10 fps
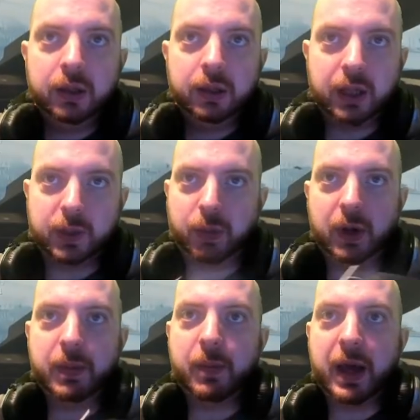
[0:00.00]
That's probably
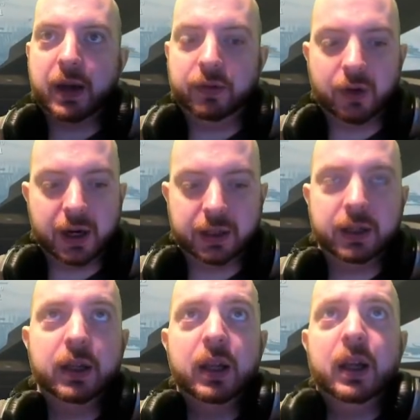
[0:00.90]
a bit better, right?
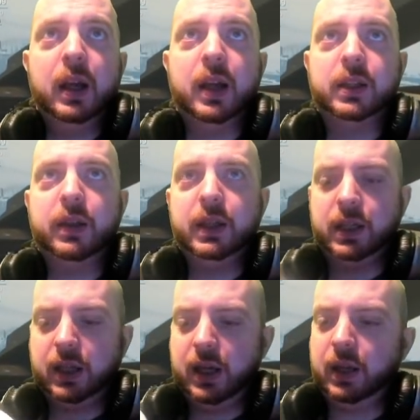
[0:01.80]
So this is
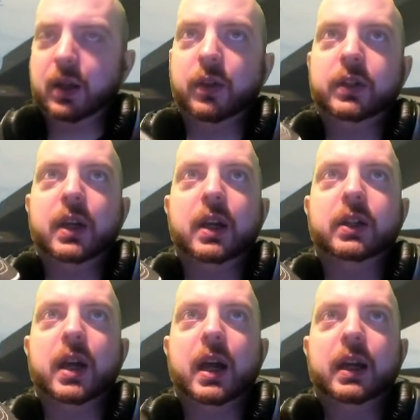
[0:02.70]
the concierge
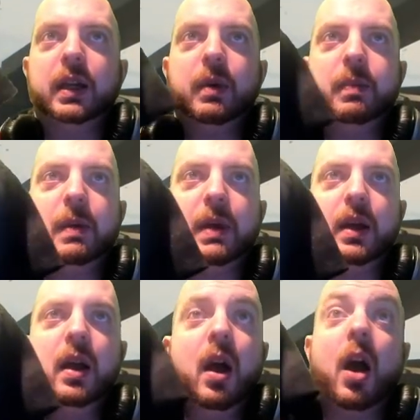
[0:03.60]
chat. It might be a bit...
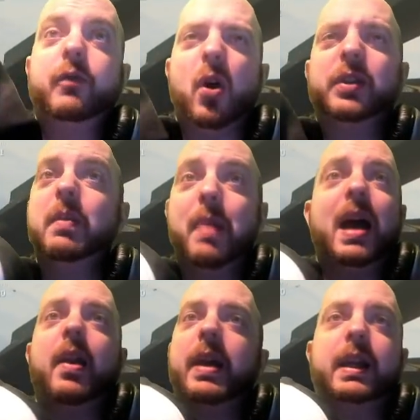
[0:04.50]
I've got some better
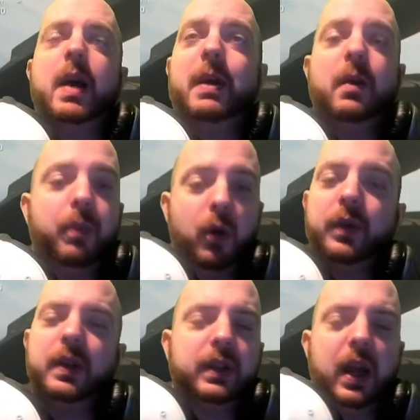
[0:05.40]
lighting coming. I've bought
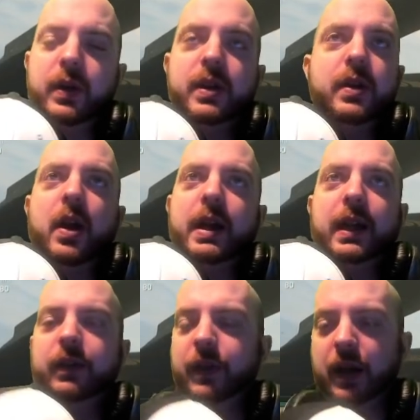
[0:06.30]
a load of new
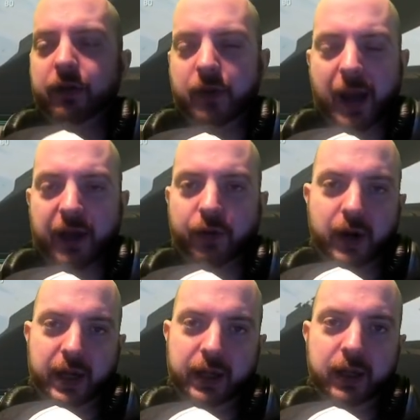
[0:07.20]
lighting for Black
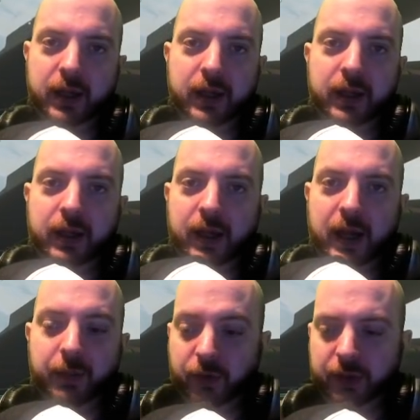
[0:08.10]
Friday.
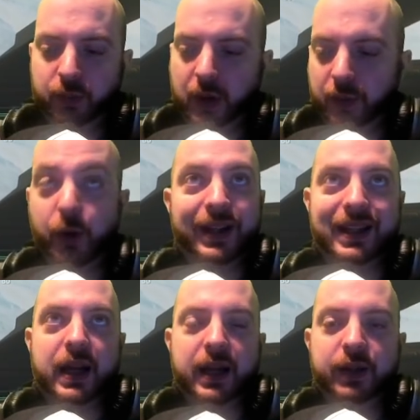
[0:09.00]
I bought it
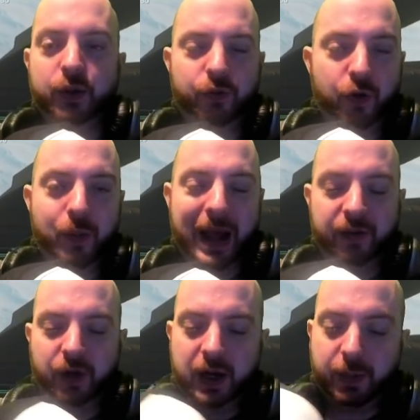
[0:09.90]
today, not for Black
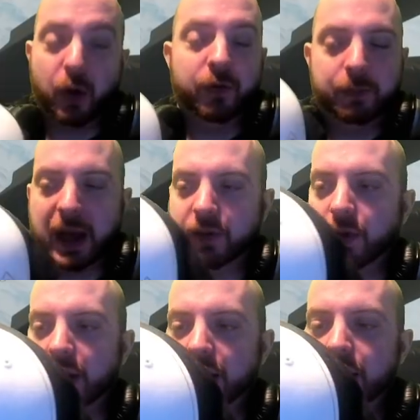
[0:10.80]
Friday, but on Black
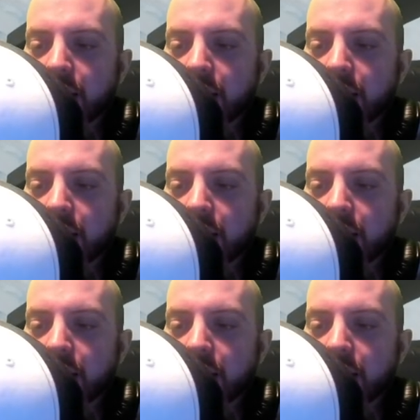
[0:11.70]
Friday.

What the task requires:
Repeat the listing word for word, but without its pictures.

Answer for this exercise:
10 fps
[0:00.00]
That's probably
[0:00.90]
a bit better, right?
[0:01.80]
So this is
[0:02.70]
the concierge
[0:03.60]
chat. It might be a bit...
[0:04.50]
I've got some better
[0:05.40]
lighting coming. I've bought
[0:06.30]
a load of new
[0:07.20]
lighting for Black
[0:08.10]
Friday.
[0:09.00]
I bought it
[0:09.90]
today, not for Black
[0:10.80]
Friday, but on Black
[0:11.70]
Friday.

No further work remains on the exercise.